Reading this book as the COVID-19 pandemic was emerging had a very sobering impact on me. It was harrowing to read it the week my septuagenarian mother boarded a cruise ship on the Nile, while another ship was disembarking with many COVID-19 cases. The author, Dr. Patterson, acquired an infectious disease in Egypt while cruising on the Nile and was “treated” there while simultaneously acquiring a multidrug resistant bacterial pathogen at a hospital. He almost lost his life.

It was bold of Drs. Steffanie Strathdee and Thomas Patterson to publish their Kafkaesque and highly personal medical journey. The reader gets an in-depth look at them as people, scientists, parents, mentors, teachers, colleagues, and friends. This book weaves several stories into a tapestry of medical drama, public health, and personal triumph. One story is a personal account of having a deathly ill spouse, with dwindling treatment options. Another story details a scientist’s determination and race to find a needle-in-a-haystack treatment for her husband, with highlights of the history of epidemiology and medicine (Dr. John Snow – field epidemiology, Dr. Alexander Langmire – discovery of antibiotics), including a notable description of phage therapy first documented in 1896 but with limited use in Western medicine [1]. Ultimately, the account is a critique of how we, as a society, have voyaged all too fast into an age where antibiotics may or may not work to treat a bacterial disease.

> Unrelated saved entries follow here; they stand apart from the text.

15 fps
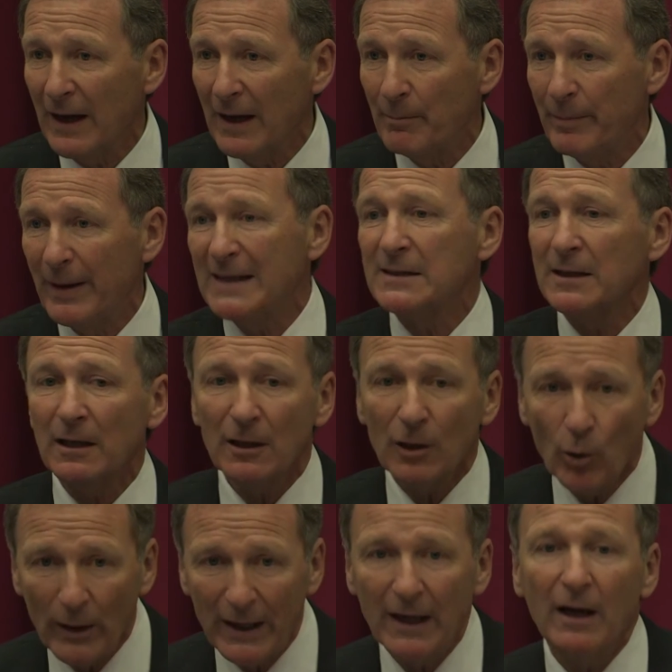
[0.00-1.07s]
better
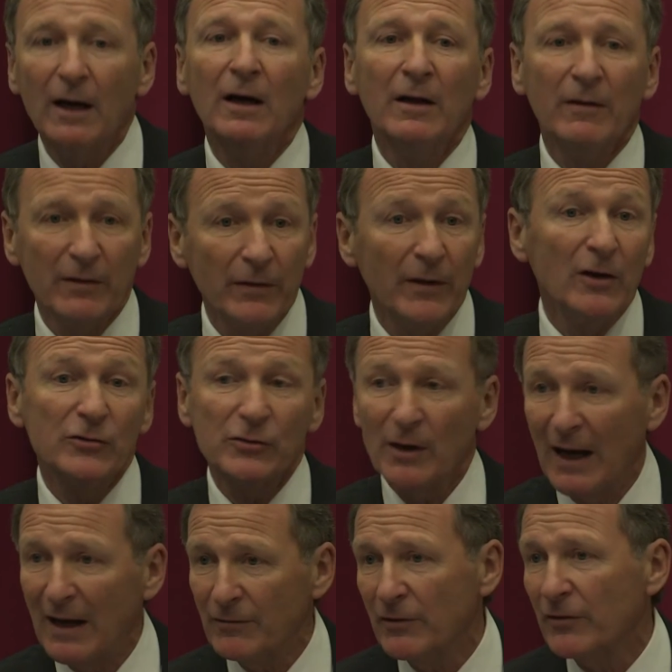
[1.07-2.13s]
quicker than those who
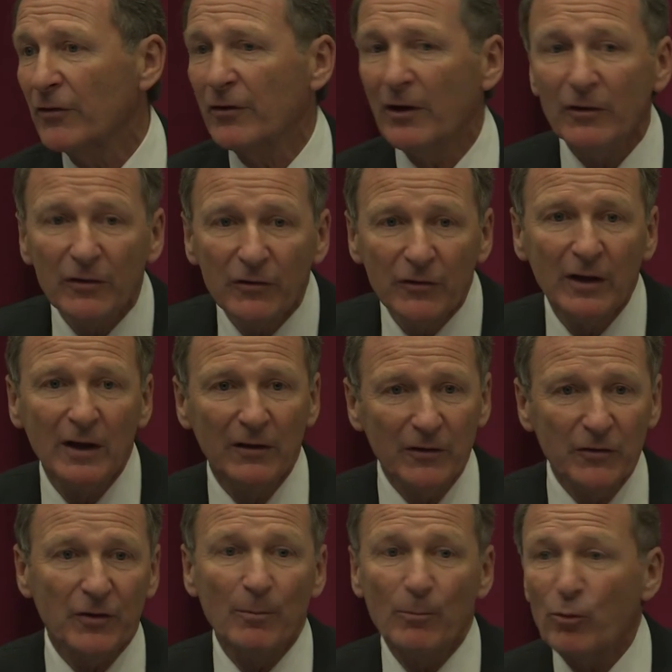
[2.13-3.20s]
haven't. So there's
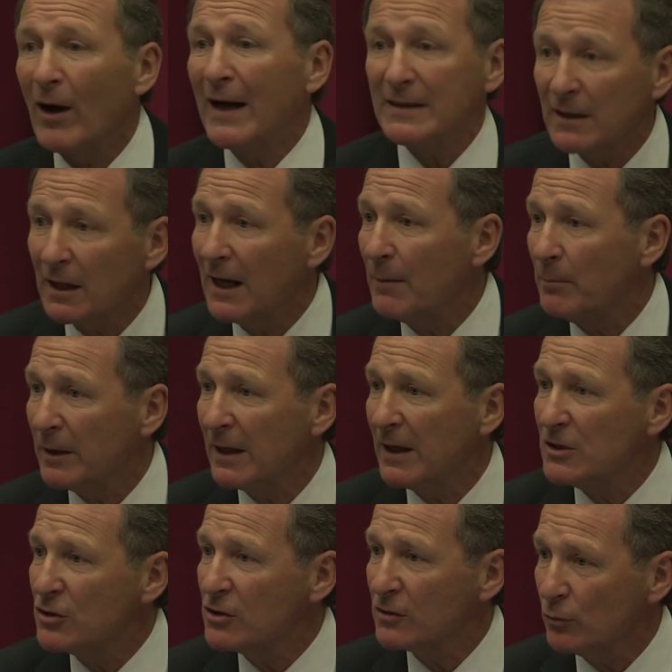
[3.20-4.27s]
some practical
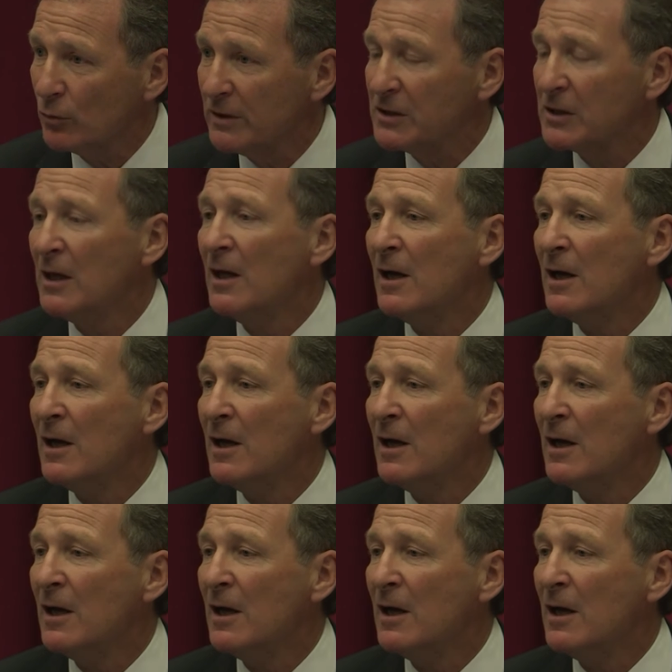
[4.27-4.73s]
applications of all this.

Two salient parts of the book caught my attention. First is the compelling first-hand account of the use of bacterial viruses to treat bacterial infections (phage therapy) and how this course of treatment has been adopted by some countries, while being discounted and neglected in others like the United States [1]. Second, the authors shine a spotlight on the global problem of the growing emergence of lethal bacterial pathogens that are resistant to multiple antibiotic treatments, which we know is getting worse each year [2]. They show how easy it is for an American to be directly impacted by a public health problem, such as antibiotic resistance, in another country (Egypt) far from our own. This is not to show that antibiotic resistance is a distant health security threat, but to show the common vulnerabilities of our global public health systems.

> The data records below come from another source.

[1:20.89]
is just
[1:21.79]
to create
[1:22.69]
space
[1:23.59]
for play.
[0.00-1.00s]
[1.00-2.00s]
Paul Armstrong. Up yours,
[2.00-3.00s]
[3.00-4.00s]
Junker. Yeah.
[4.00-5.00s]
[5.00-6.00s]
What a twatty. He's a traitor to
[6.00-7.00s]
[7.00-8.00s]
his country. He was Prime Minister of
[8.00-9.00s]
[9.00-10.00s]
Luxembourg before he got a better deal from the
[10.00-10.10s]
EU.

The book begins with some background about the authors and their lives as scientists who work around the world. Next, they describe a vacation trip to Egypt and cruise on the Nile, and this is where the medical journey begins with a gastrointestinal illness and visit to an Egyptian medical clinic. From there, we follow them from Egypt on a medical evacuation to Frankfurt, Germany, and another flight to the university-associated hospital at the University of California at San Diego. The chronological structure of the book at times got monotonous and detailed, with the day-to-day medical care in an extraordinarily long nine-month hospital stay in San Diego. That magnification may distract a reader from some of the other fascinating facets the authors bring to light. I found the last resort global quest for an alternative treatment strategy very interesting and well described.

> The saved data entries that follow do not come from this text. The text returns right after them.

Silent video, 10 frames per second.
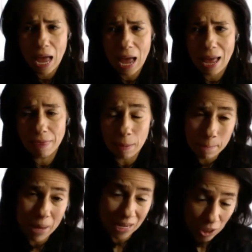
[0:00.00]
at the
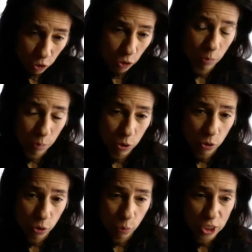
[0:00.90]
master
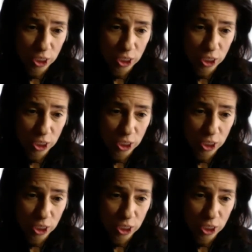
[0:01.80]
computer, which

Drs. Strathdee and Patterson begin the book with an Albert Camus quote from The Plague, “There have been as many plagues as wars in history; yet always plagues and wars take people equally by surprise.” While the 2019 novel coronavirus (SARS-CoV-2) pandemic did surprise me (I instead expected a highly pathogenic avian influenza pandemic), we cannot hide behind a veneer of surprise for the significant emergence of multidrug resistant bacteria for which we do not have adequate treatments. For almost as long as we have had antibiotics, we have known about resistance and how it occurs, yet we have not done enough to mitigate this impending pandemic.

Another prescient quote rings ever true today in the midst of a global pandemic of a lethal novel virus, “Isolationism is no friend of true science.” With COVID-19 and with the growing number of pathogens and cases of disease with drug-resistant bacteria, we must tackle this health threat now as a global community. We are only as safe as our least safe country, so if drug-resistant bacteria live in one location on the globe, it’s a threat to us all, just like we have seen of SARS-CoV-2. This book is an excellent read for those with interest in global health, antimicrobial resistance, and phage therapy. It adds to the growing collection of accessible books that explain public health threats, past, present, and future to broad audiences.